Bir hafta boyunca yağmurda çamurda
ektikleri, biçtikleri, hasat ettikleri mahsulleri en taze ve en ucuz şekilde
semt pazarlarında şehirli tüketici ile buluşturan çiftçilerimiz en üst düzeyde
desteği hak ettikleri halde maalesef böyle olmamaktadır.
Diyorum ki; semt pazarları Samsun
şehri için çok önemli. Neden mi?
-Gerek Çarşamba gerek Bafra ovalarında
çok sayıda çiftçi semt pazarları için üretim yapmakta, bizzat kendileri
mahsullerini belli günlerde ailece bu pazarlara getirip satmakta, bu yolla çok
ciddi miktarda sıcak paranın il içinde (Samsun’da) kalmasına vesile olmaktadır.
-Çiftçilerimiz sayesinde şehrin ovalar
yönünde yakın çevresindeki köyler nüfuslarını muhafaza etmekte, kırdan kente
göç diğer taraflara göre daha yavaş cereyan etmektedir.

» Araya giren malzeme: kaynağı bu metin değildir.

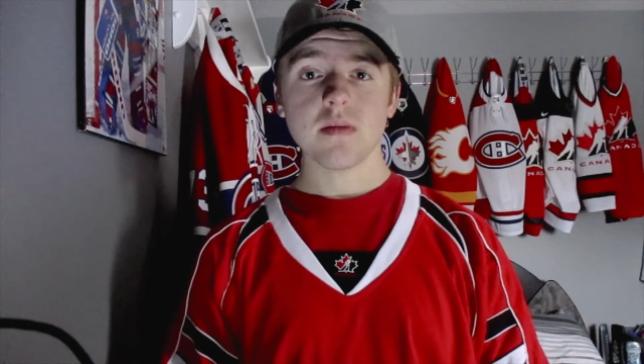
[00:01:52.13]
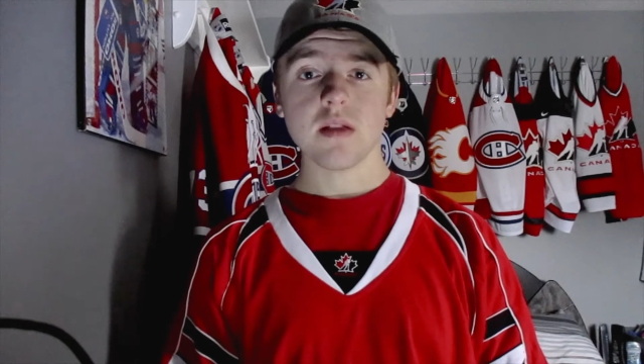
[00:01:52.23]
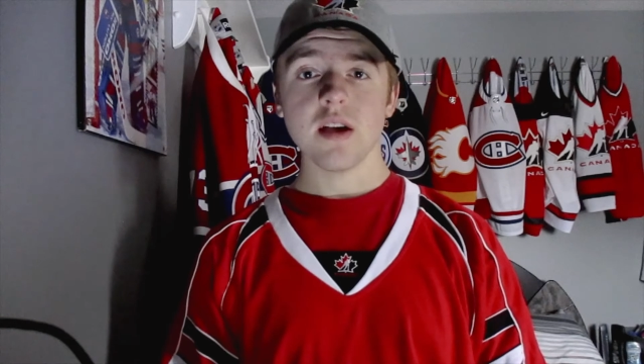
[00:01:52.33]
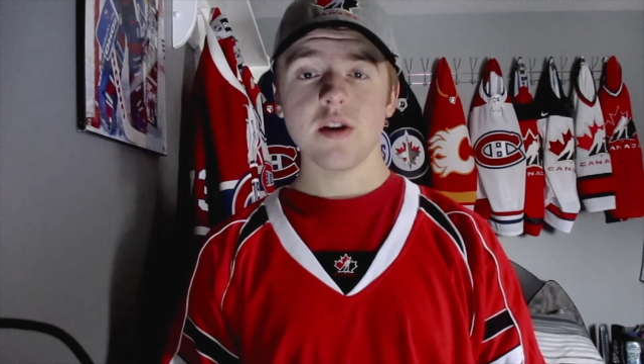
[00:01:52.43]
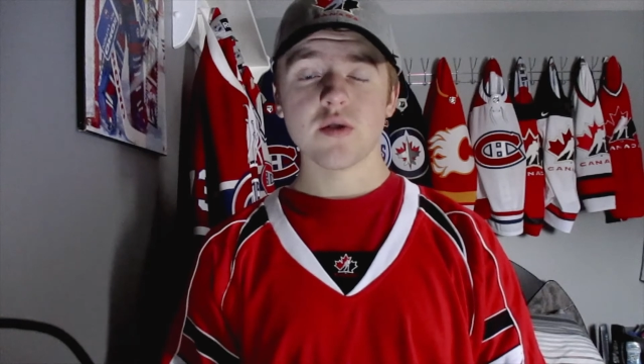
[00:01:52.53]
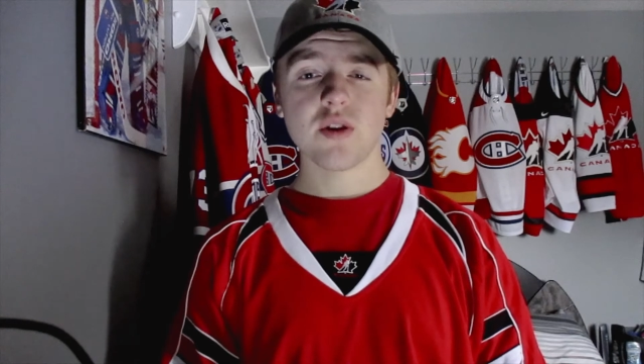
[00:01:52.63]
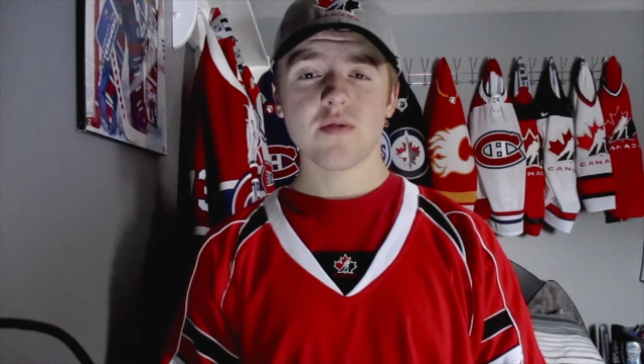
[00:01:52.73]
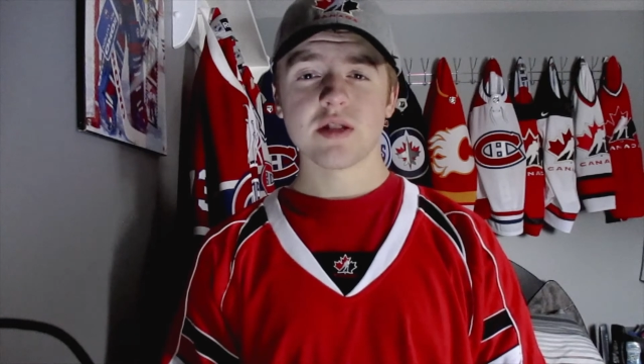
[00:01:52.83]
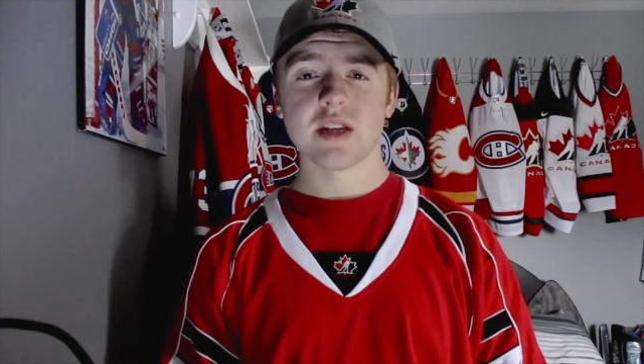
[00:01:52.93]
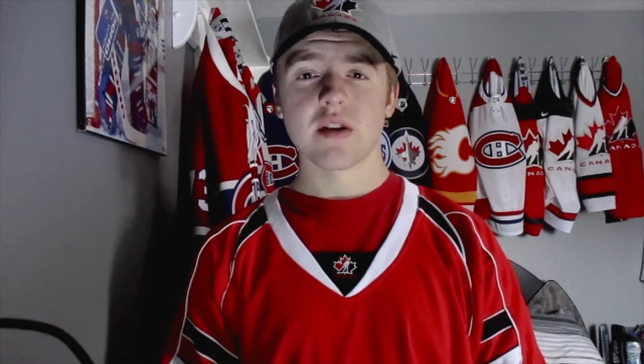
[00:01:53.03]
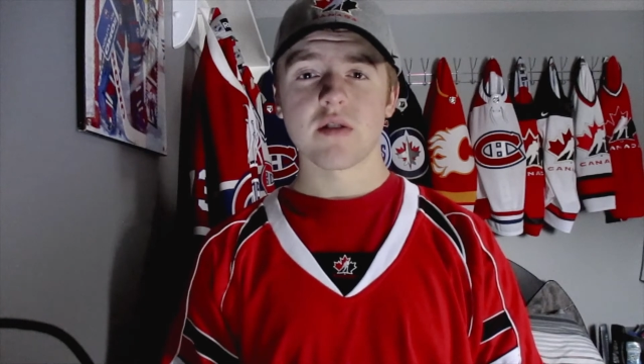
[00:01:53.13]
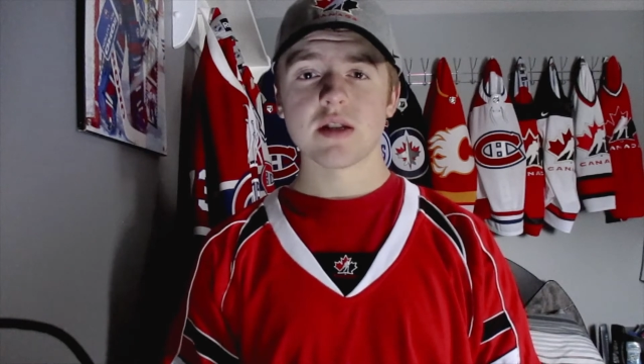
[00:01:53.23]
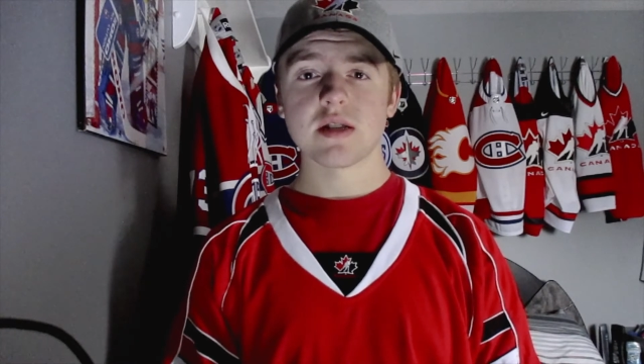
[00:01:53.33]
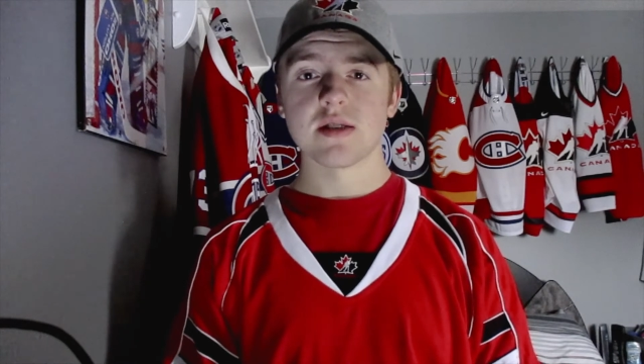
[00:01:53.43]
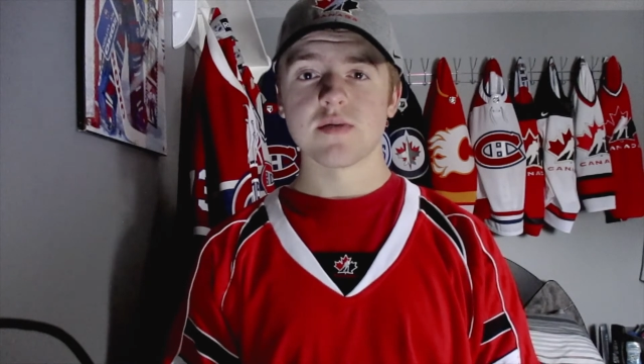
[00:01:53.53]
I know Trevor
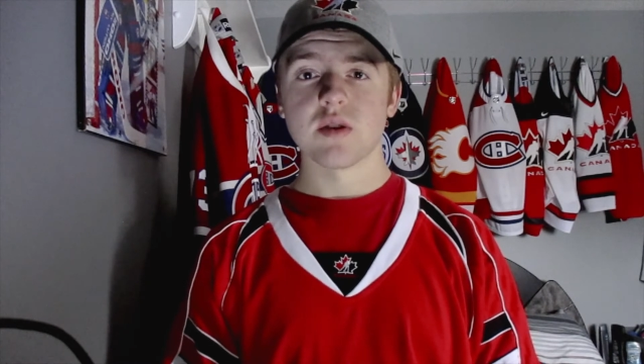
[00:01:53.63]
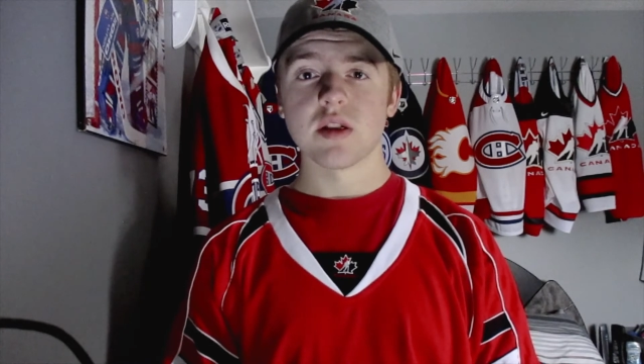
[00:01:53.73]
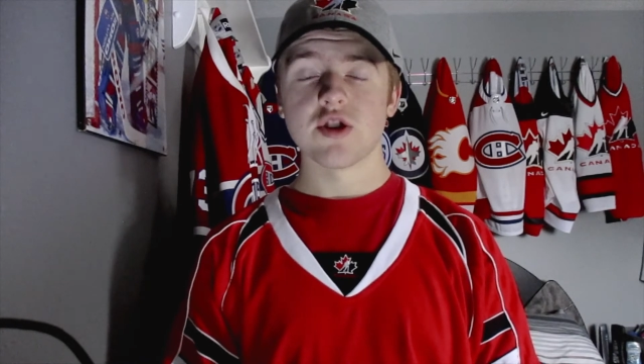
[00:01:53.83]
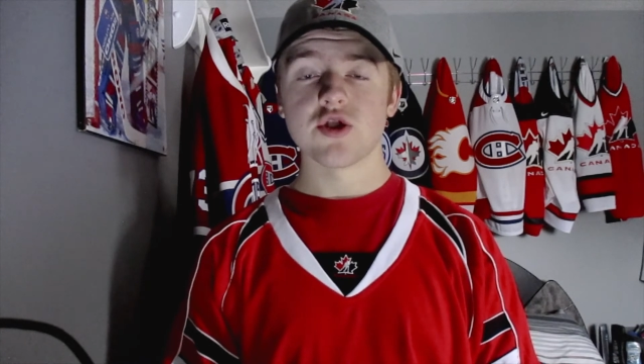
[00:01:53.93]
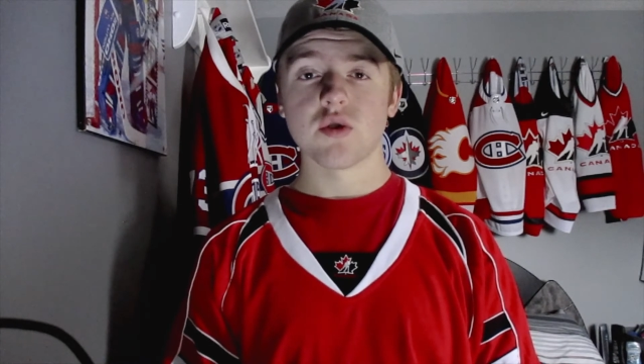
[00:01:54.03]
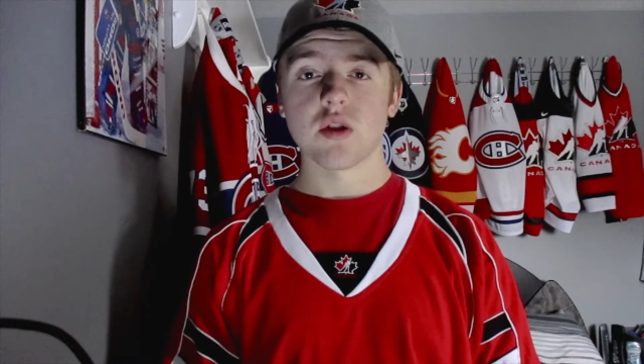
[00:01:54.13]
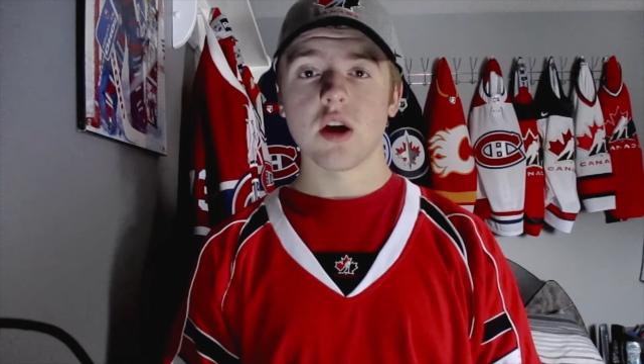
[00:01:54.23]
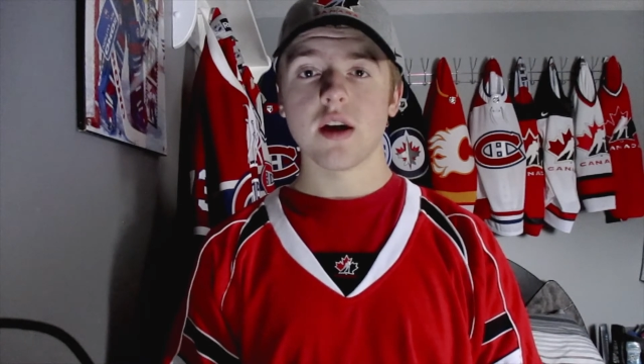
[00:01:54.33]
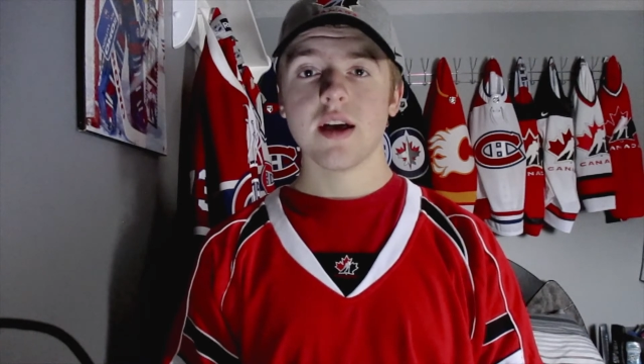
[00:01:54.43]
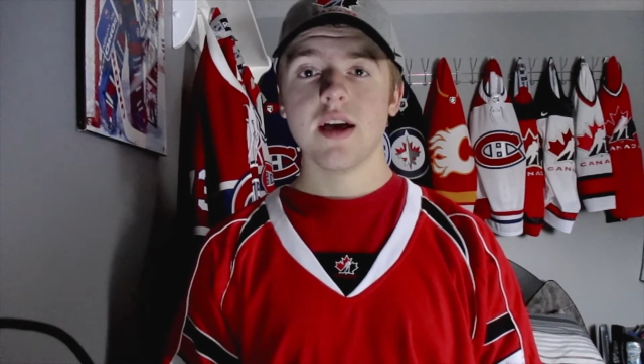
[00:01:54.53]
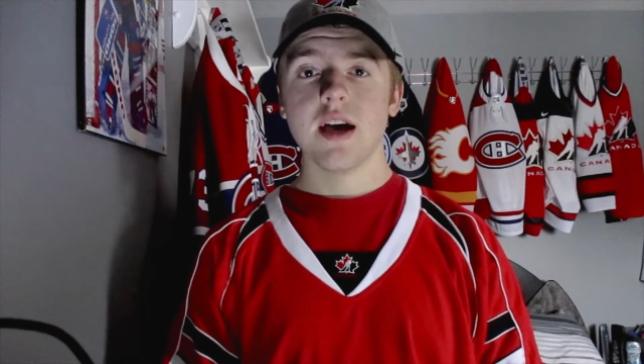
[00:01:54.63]
Zegras has really shown a lot,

-Köylü köyünde kalırken, köylülükten
de çiftçiliğe geçmektedir. Bu vesileyle yerel üretimi ulusal düzeye çıkaran, ya
da Hallerde komisyonculuk yaparak tüccar çiftçi olanlar vardır.
Beklentimiz ne? Pazarlar adam gibi
denetlensin, bir düzen olsun, intizam olsun. Zırt pırt yer değiştirmesin, kolay
ulaşılır olsun, pazarcıyı rahat satış yapacak onu mutlu edecek bir ortam olsun,
hak hukuk gözetilsin. Tuvaleti, suyu, mescidi (seyyar da olsa o gün için)
hizmet versin. Pazarcılık teşvik edilsin. Halden alıp satanlara göre (bu
durumda başka illerin mahsulleri satıldığı için para da başka illere gitmiş
oluyor) yerli, yani Samsunlu olup, kendi üretip kendi satanlar korunup
kollansın.
Lütfen pazarları bir gezip görün.
Zabıta fiş kesip gidiyor, denetim yok. Burada gıda denetiminden bahsetmiyorum,
o ayrı bir konu. Pazarın düzeninden, intizamından bahsediyorum. Yürüyecek yol
yok, vatandaşın pazar arabaları, dikilip yol ortasında hasret gidermeleri zaten
problem. Buna bir de pazarcıların tezgâh önü işgalleri, hijyene dikkat
etmemeleri, argo konuşmaları, gereksiz bağırtı çağırtıları eklendiğinde
pazarlar itici oluyor. İşte burada denetim şart; fakat nerde öyle belediye,
nerde o bilinçte zabıta?
Bayanların hafta içi mesaileri, hafta
sonu diğer işleri, çekirdek aileye geçiş ile birlikte çocukları bırakacak kimse
olmayışı, otopark problemleri nedeniyle pazar yerine ulaşma güçlüğü, erkeklerin
zaten pazara gitme konusunda isteksizlikleri ve daha birçok sebep halkımızı
artık büyük ölçüde zaten pazara gitmekten alıkoyuyor. Bütün bu durumlarda
alternatif istesek de istemesek de ulusal ve uluslararası marketler oluyor.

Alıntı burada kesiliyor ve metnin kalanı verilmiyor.